:: Record excerpts ::

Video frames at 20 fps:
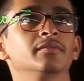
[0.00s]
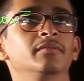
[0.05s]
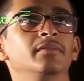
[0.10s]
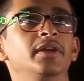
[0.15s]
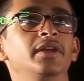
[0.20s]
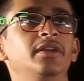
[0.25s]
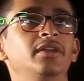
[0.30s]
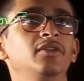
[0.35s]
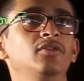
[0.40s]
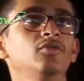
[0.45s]

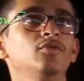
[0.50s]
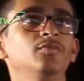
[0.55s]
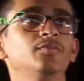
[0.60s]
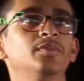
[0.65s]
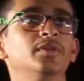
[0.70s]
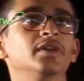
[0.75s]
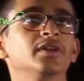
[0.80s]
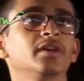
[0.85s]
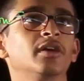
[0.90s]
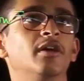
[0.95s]
BTU
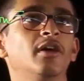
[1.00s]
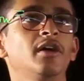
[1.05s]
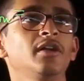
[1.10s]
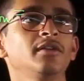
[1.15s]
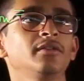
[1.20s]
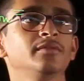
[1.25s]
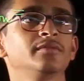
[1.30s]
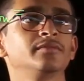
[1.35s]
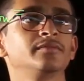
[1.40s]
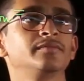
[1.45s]
per
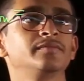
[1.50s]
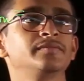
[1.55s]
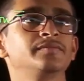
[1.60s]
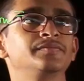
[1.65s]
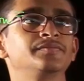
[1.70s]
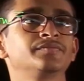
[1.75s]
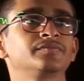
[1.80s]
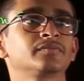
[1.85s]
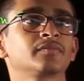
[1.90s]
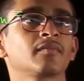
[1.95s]
hour,
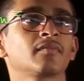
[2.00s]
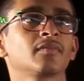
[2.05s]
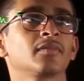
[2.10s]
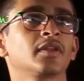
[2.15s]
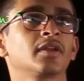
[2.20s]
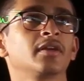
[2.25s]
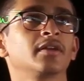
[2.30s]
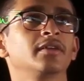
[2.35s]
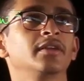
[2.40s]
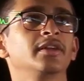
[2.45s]

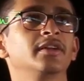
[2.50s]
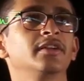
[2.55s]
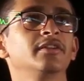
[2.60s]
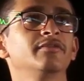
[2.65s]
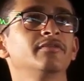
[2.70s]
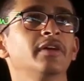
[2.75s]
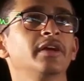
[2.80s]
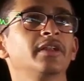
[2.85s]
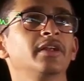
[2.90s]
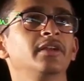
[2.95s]

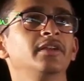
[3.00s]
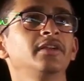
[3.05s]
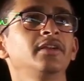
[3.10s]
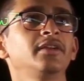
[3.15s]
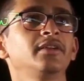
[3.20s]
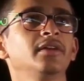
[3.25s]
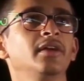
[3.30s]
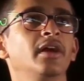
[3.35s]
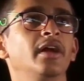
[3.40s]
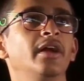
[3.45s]
degree
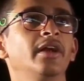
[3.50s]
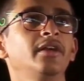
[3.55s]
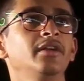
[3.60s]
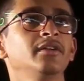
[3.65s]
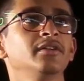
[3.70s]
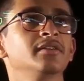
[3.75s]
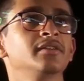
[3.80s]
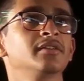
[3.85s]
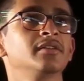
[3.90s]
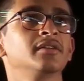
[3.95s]
Fahrenheit,
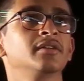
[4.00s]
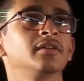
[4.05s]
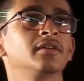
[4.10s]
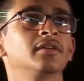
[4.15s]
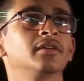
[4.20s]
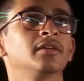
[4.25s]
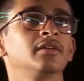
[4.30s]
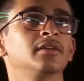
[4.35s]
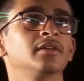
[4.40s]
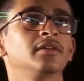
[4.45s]
and
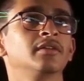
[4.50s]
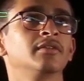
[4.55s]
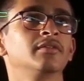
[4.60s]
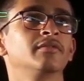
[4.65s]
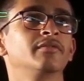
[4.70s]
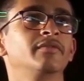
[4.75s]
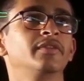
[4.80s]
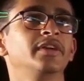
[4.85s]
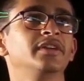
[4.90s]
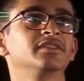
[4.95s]

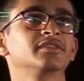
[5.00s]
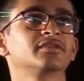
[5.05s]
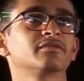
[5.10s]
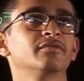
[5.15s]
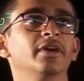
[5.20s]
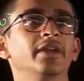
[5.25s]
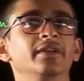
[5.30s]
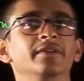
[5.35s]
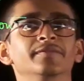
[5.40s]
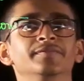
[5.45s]
feet
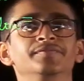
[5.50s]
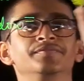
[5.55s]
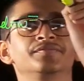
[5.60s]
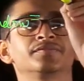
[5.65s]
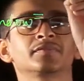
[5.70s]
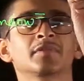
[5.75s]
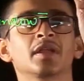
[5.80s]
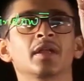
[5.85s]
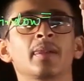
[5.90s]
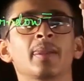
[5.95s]
square.
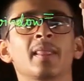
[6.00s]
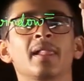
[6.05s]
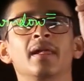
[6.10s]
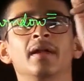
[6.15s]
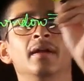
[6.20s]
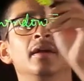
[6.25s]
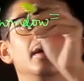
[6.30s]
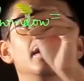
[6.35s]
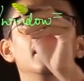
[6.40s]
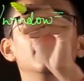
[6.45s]

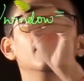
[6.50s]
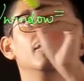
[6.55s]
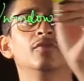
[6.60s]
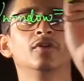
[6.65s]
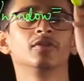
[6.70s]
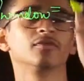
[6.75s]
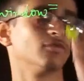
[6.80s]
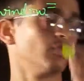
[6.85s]
For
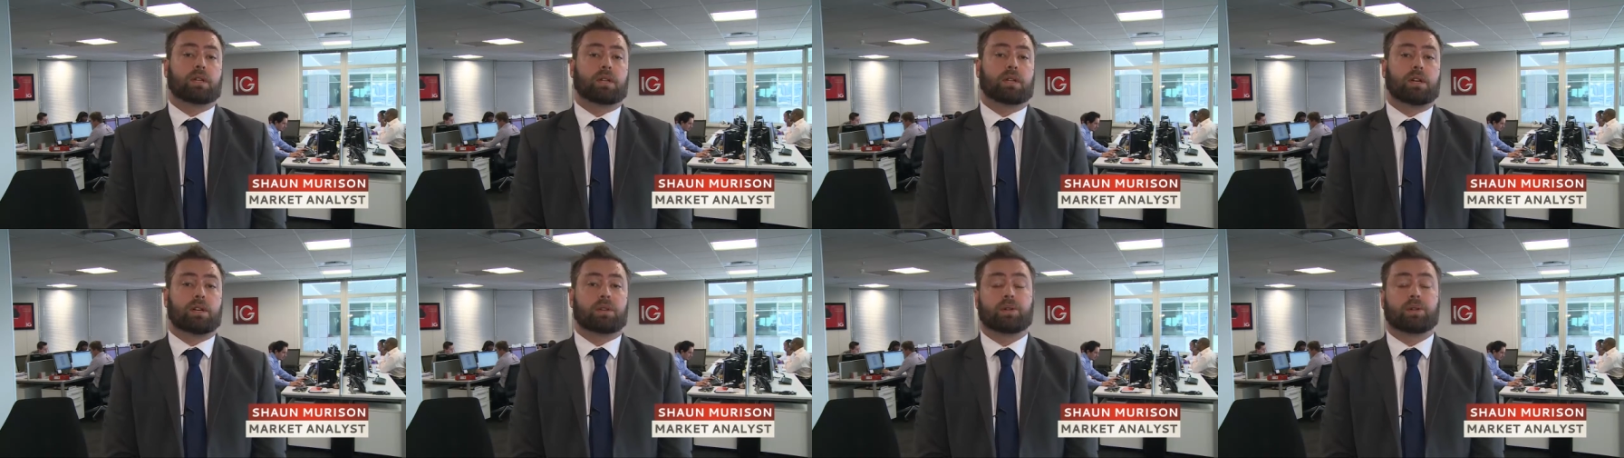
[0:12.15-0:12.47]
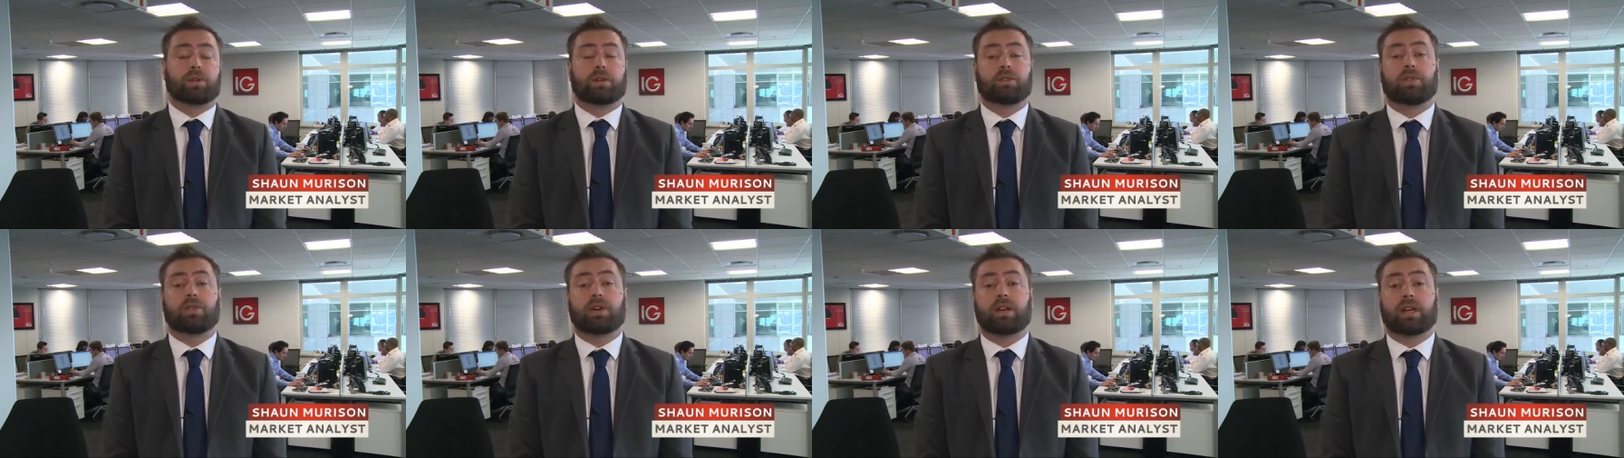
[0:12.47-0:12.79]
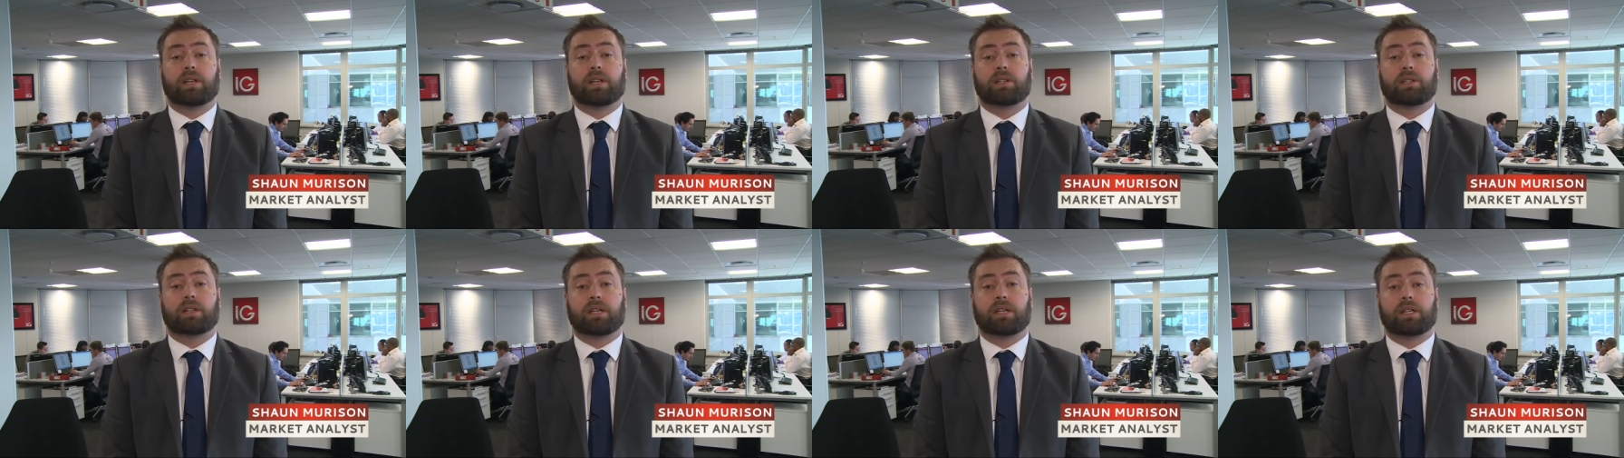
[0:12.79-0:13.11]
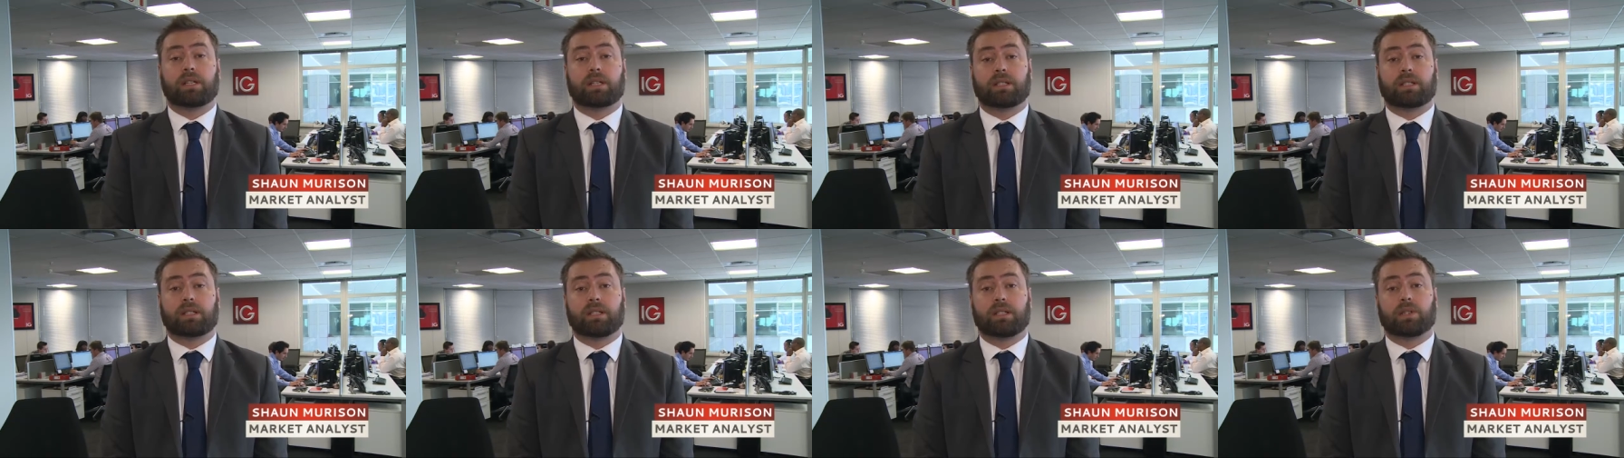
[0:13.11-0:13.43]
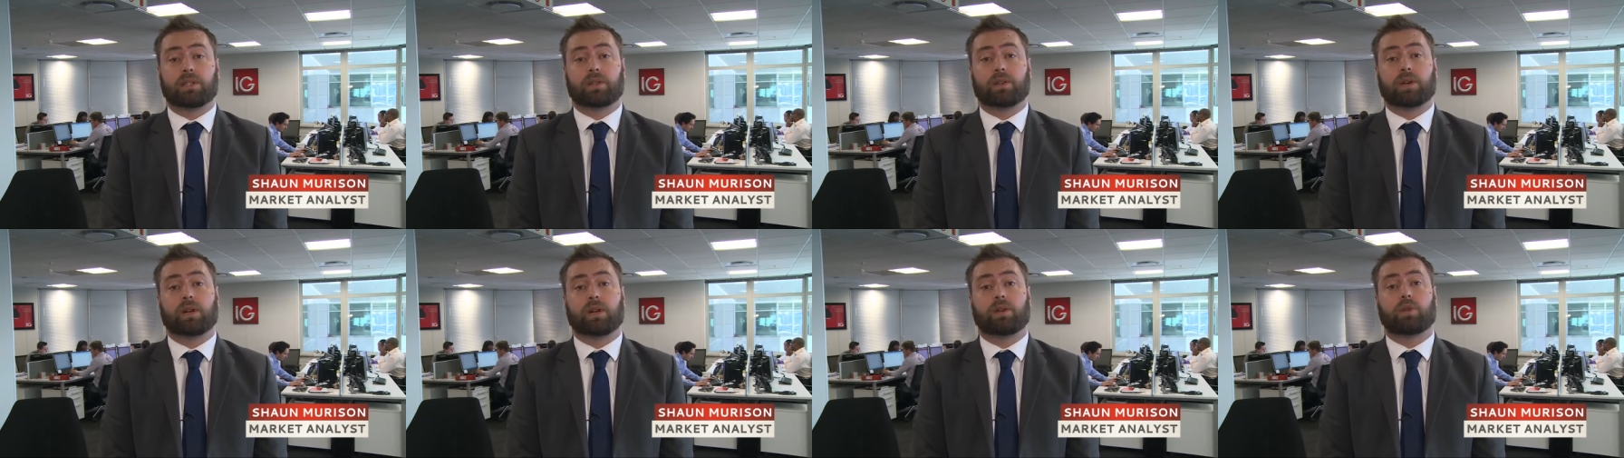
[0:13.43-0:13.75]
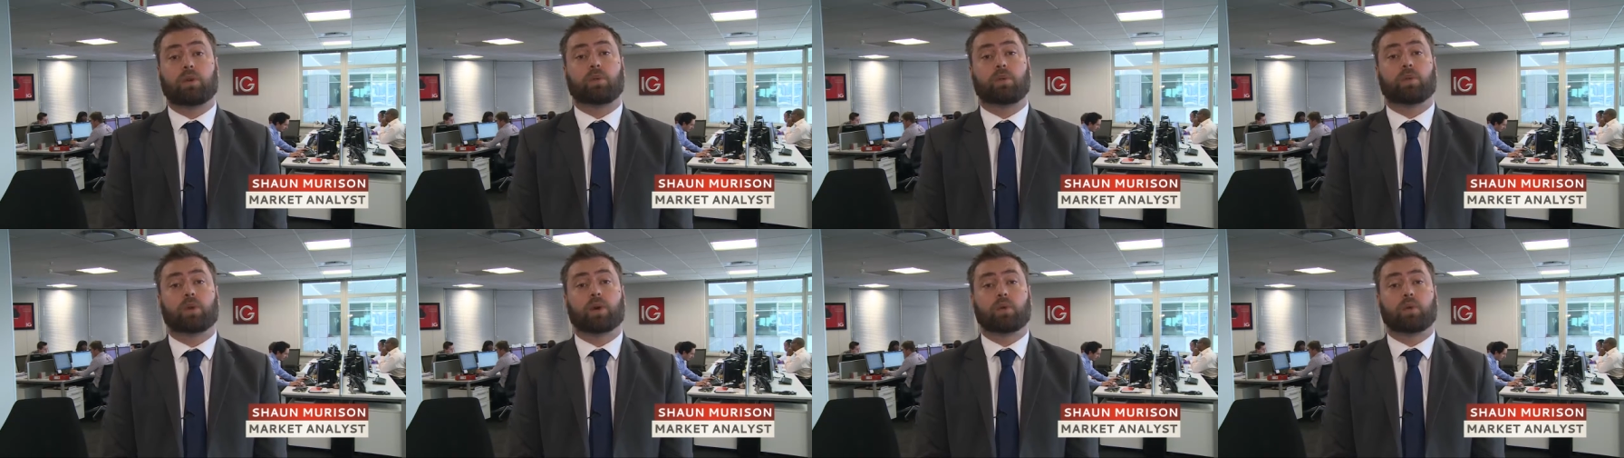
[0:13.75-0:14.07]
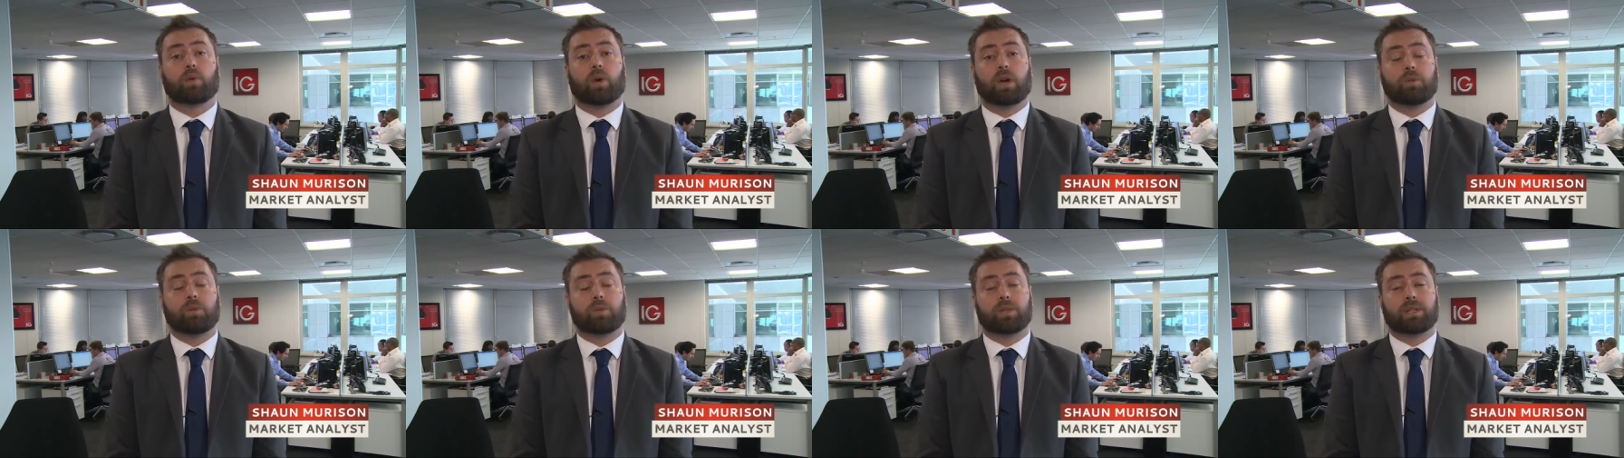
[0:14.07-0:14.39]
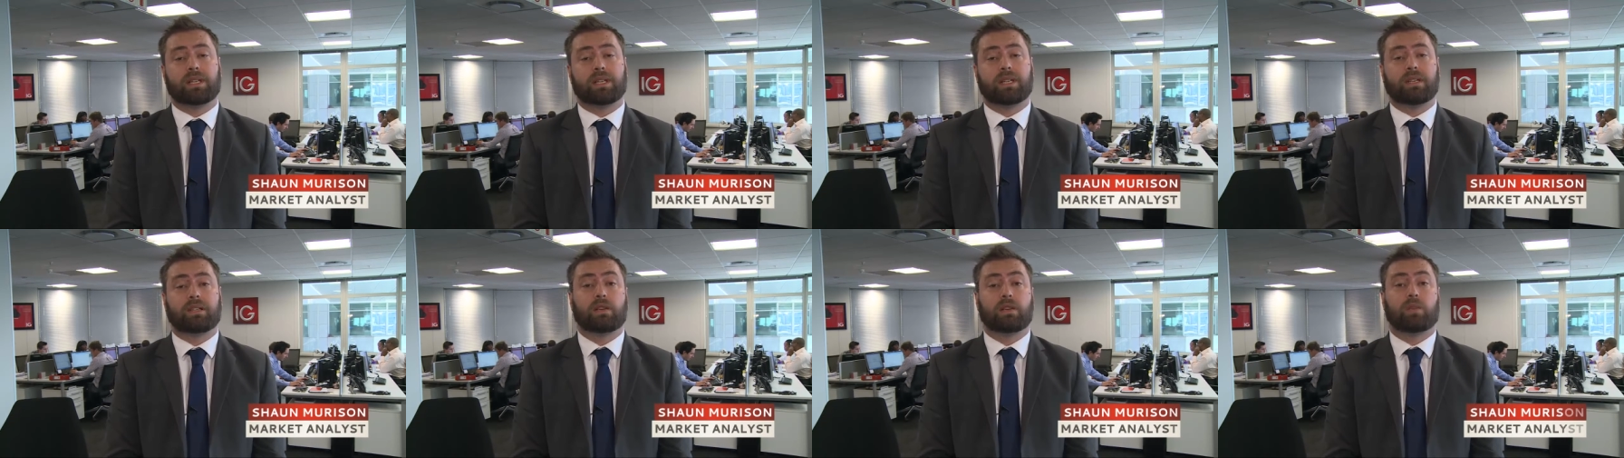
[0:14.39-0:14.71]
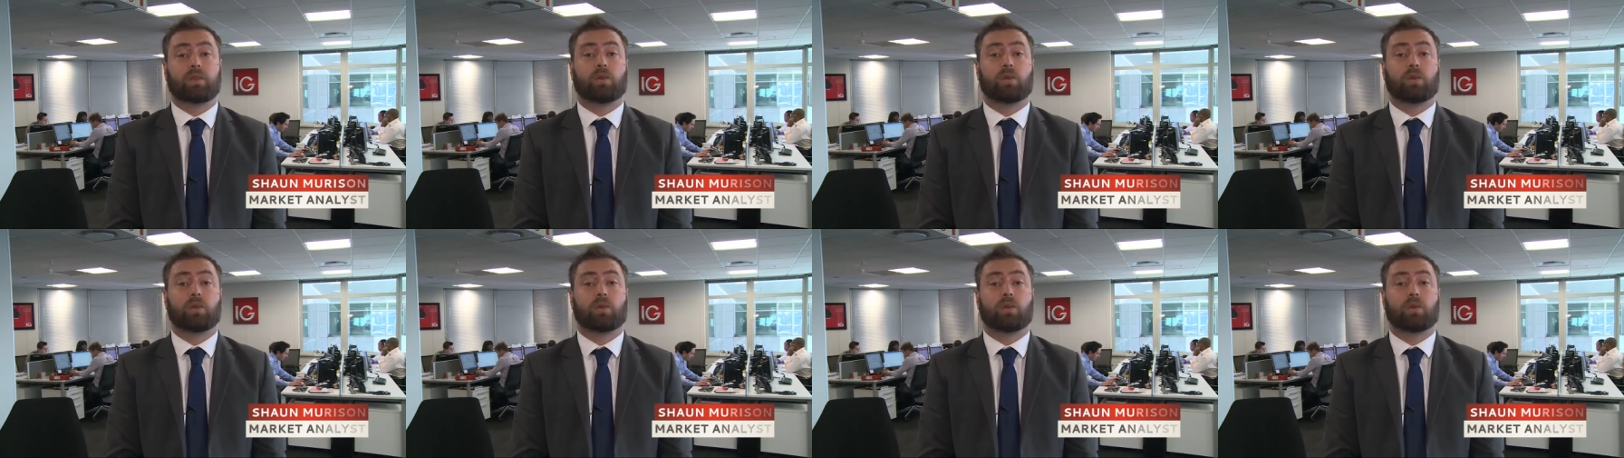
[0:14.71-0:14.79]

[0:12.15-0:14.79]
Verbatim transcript: the industrial and financial indices trade 0.1%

:: Your task ::
Give back, unaltered, each line of the listing from the first to the line that contains "[0:13.11-0:13.43]", leaving every picture out.

:: Solution ::
Video frames at 20 fps:
[0.00s]
[0.05s]
[0.10s]
[0.15s]
[0.20s]
[0.25s]
[0.30s]
[0.35s]
[0.40s]
[0.45s]

[0.50s]
[0.55s]
[0.60s]
[0.65s]
[0.70s]
[0.75s]
[0.80s]
[0.85s]
[0.90s]
[0.95s]
BTU
[1.00s]
[1.05s]
[1.10s]
[1.15s]
[1.20s]
[1.25s]
[1.30s]
[1.35s]
[1.40s]
[1.45s]
per
[1.50s]
[1.55s]
[1.60s]
[1.65s]
[1.70s]
[1.75s]
[1.80s]
[1.85s]
[1.90s]
[1.95s]
hour,
[2.00s]
[2.05s]
[2.10s]
[2.15s]
[2.20s]
[2.25s]
[2.30s]
[2.35s]
[2.40s]
[2.45s]

[2.50s]
[2.55s]
[2.60s]
[2.65s]
[2.70s]
[2.75s]
[2.80s]
[2.85s]
[2.90s]
[2.95s]

[3.00s]
[3.05s]
[3.10s]
[3.15s]
[3.20s]
[3.25s]
[3.30s]
[3.35s]
[3.40s]
[3.45s]
degree
[3.50s]
[3.55s]
[3.60s]
[3.65s]
[3.70s]
[3.75s]
[3.80s]
[3.85s]
[3.90s]
[3.95s]
Fahrenheit,
[4.00s]
[4.05s]
[4.10s]
[4.15s]
[4.20s]
[4.25s]
[4.30s]
[4.35s]
[4.40s]
[4.45s]
and
[4.50s]
[4.55s]
[4.60s]
[4.65s]
[4.70s]
[4.75s]
[4.80s]
[4.85s]
[4.90s]
[4.95s]

[5.00s]
[5.05s]
[5.10s]
[5.15s]
[5.20s]
[5.25s]
[5.30s]
[5.35s]
[5.40s]
[5.45s]
feet
[5.50s]
[5.55s]
[5.60s]
[5.65s]
[5.70s]
[5.75s]
[5.80s]
[5.85s]
[5.90s]
[5.95s]
square.
[6.00s]
[6.05s]
[6.10s]
[6.15s]
[6.20s]
[6.25s]
[6.30s]
[6.35s]
[6.40s]
[6.45s]

[6.50s]
[6.55s]
[6.60s]
[6.65s]
[6.70s]
[6.75s]
[6.80s]
[6.85s]
For
[0:12.15-0:12.47]
[0:12.47-0:12.79]
[0:12.79-0:13.11]
[0:13.11-0:13.43]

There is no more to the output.